Wever J
Jeroen Bosch Ziekenhuis, locatie Groot Ziekengasthuis, Nieuwstraat 34, 5211 NL's-Hertogenbosch.
Ned Tijdschr Geneeskd. 2002 Jun 8;146(23):1096-9.
In the Netherlands, two disciplines are involved, in thoracic surgery. Firstly, general surgeons, since thoracic surgery initially consisted of surgical treatment for pulmonary tuberculosis, bronchiectasis and empyema. Once tuberculostatics became available, surgical treatment of pulmonary tuberculosis became less important and lung/thoracic operations were carried out primarily for lung cancer. Secondly, cardio-pulmonary surgeons (now known as 'cardiothoracic surgeons') also play a role in thoracic surgery. This discipline is also allowed to carry out heart surgery. Surgery for stage-I and -II lung cancer is the mainstay of the practice of general thoracic surgeons. Surgery after induction chemotherapy for stage-III tumours is under investigation to find out whether this will improve treatment results. Video-assisted thoracic surgery (VATS) is a most interesting development, and has led to the revival of volume-reduction surgery for lung emphysema. Education is of paramount importance in ensuring the quality of surgery. In the near future there will be a need for qualified thoracic surgeons in the Netherlands and organisational and financial measures should be taken to prevent a shortage.

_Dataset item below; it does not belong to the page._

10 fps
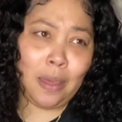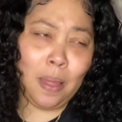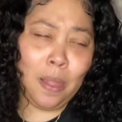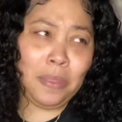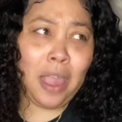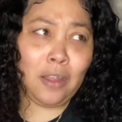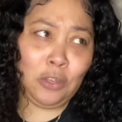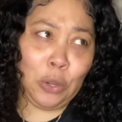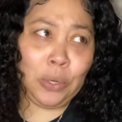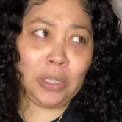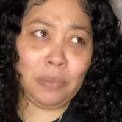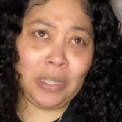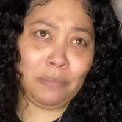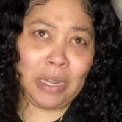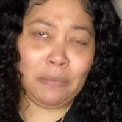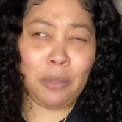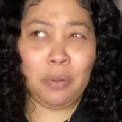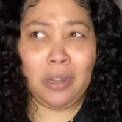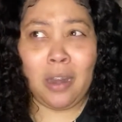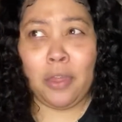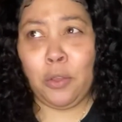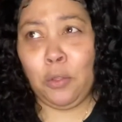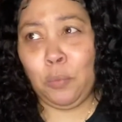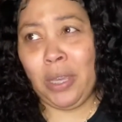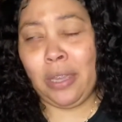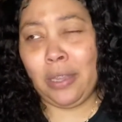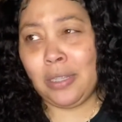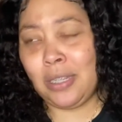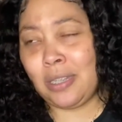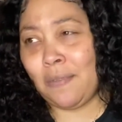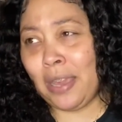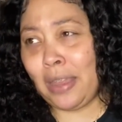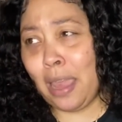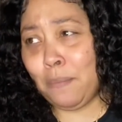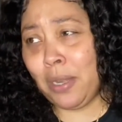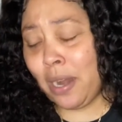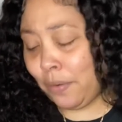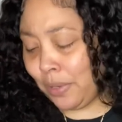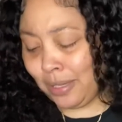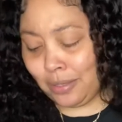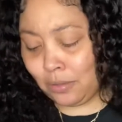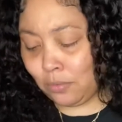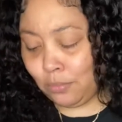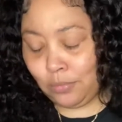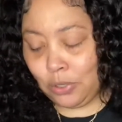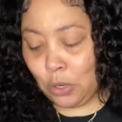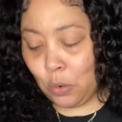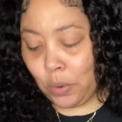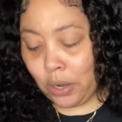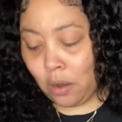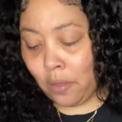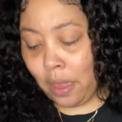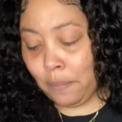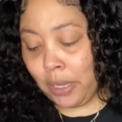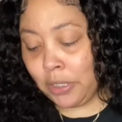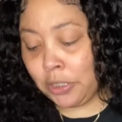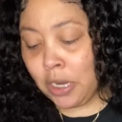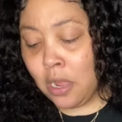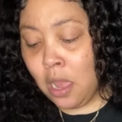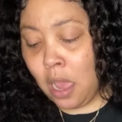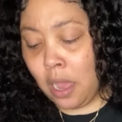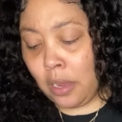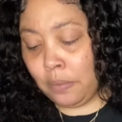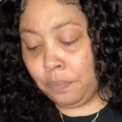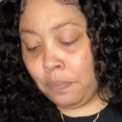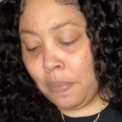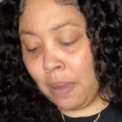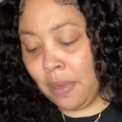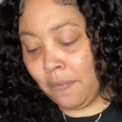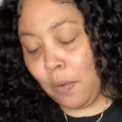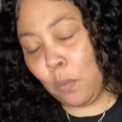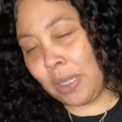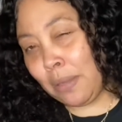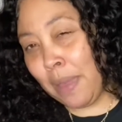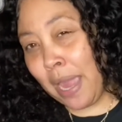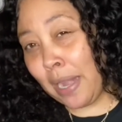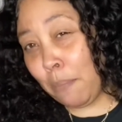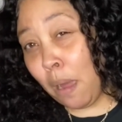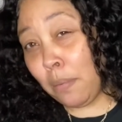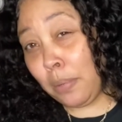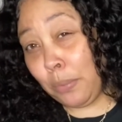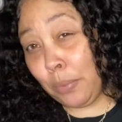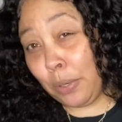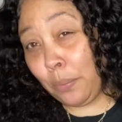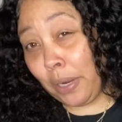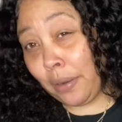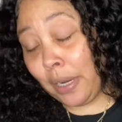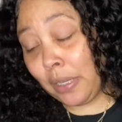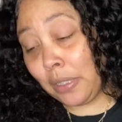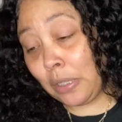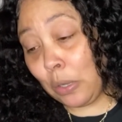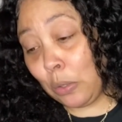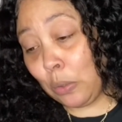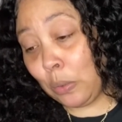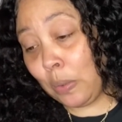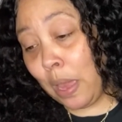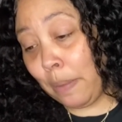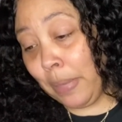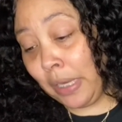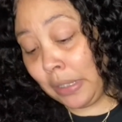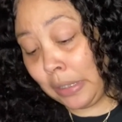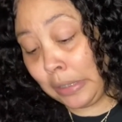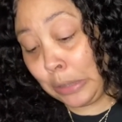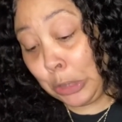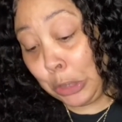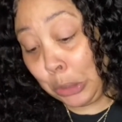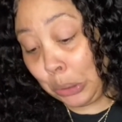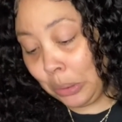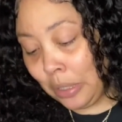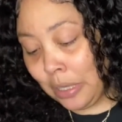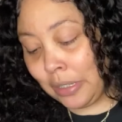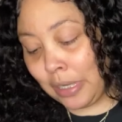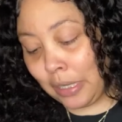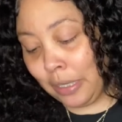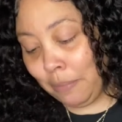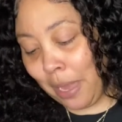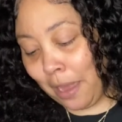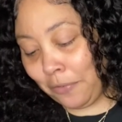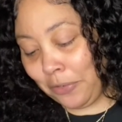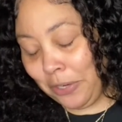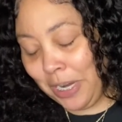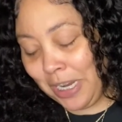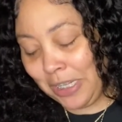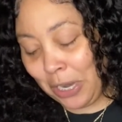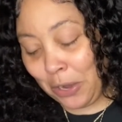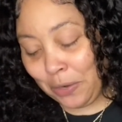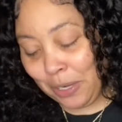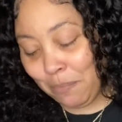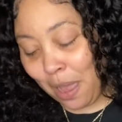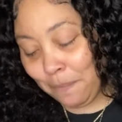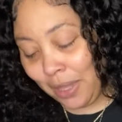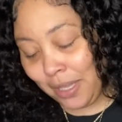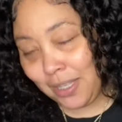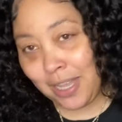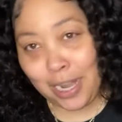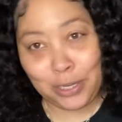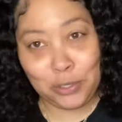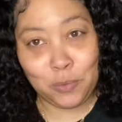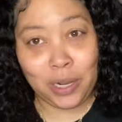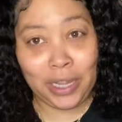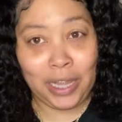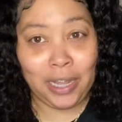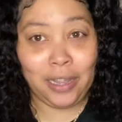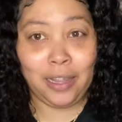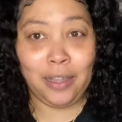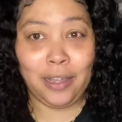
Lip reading: not notice, but sometimes I'll put it on the weekends and stuff like that. But I really don't, wear it all that much. Maybe if it was a band, I probably would wear it. So I may still tell him after he's already bought me this that I do want to get the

在荷兰,胸外科涉及两个学科领域。首先是普通外科医生,因为胸外科最初包括对肺结核、支气管扩张和脓胸的外科治疗。一旦有了抗结核药物,肺结核的外科治疗就变得不那么重要了,肺部/胸部手术主要是针对肺癌进行的。其次,心肺外科医生(现在称为“心胸外科医生”)在胸外科中也发挥着作用。这个学科领域也被允许进行心脏手术。I期和II期肺癌的手术是普通胸外科医生业务的主要内容。对III期肿瘤进行诱导化疗后的手术正在研究中,以确定这是否会改善治疗效果。电视辅助胸腔镜手术(VATS)是一项非常有趣的进展,它使肺气肿减容手术得以复兴。教育对于确保手术质量至关重要。在不久的将来,荷兰将需要合格的胸外科医生,应该采取组织和财政措施以防止出现短缺。